__Exercise objective__: Return every entry below exactly as written, minus the pictures.

__Given data__:
# # # # # # #
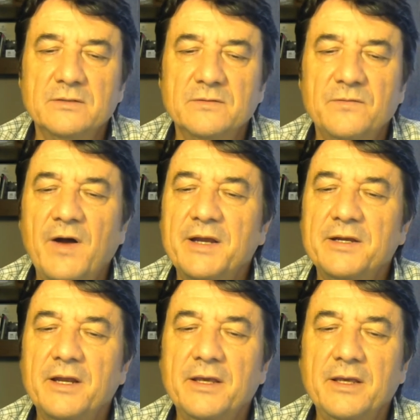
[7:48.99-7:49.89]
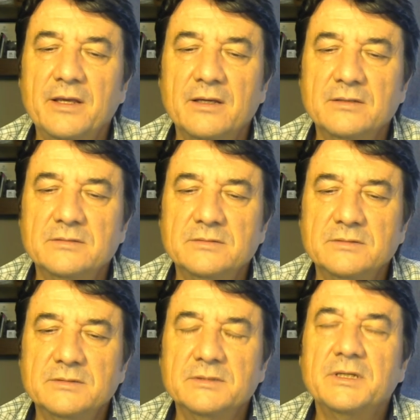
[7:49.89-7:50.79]
finally
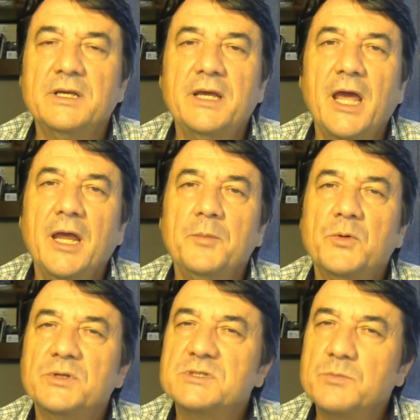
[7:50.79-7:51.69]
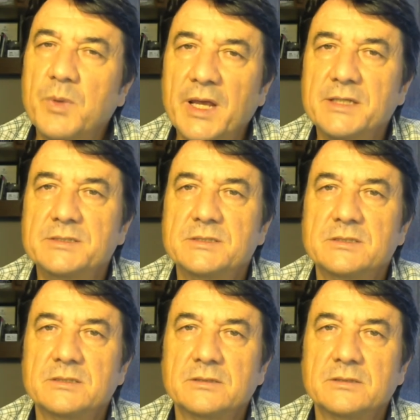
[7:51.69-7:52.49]
came to its place.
# # # # # # #
__Reply__:
[7:48.99-7:49.89]
[7:49.89-7:50.79]
finally
[7:50.79-7:51.69]
[7:51.69-7:52.49]
came to its place.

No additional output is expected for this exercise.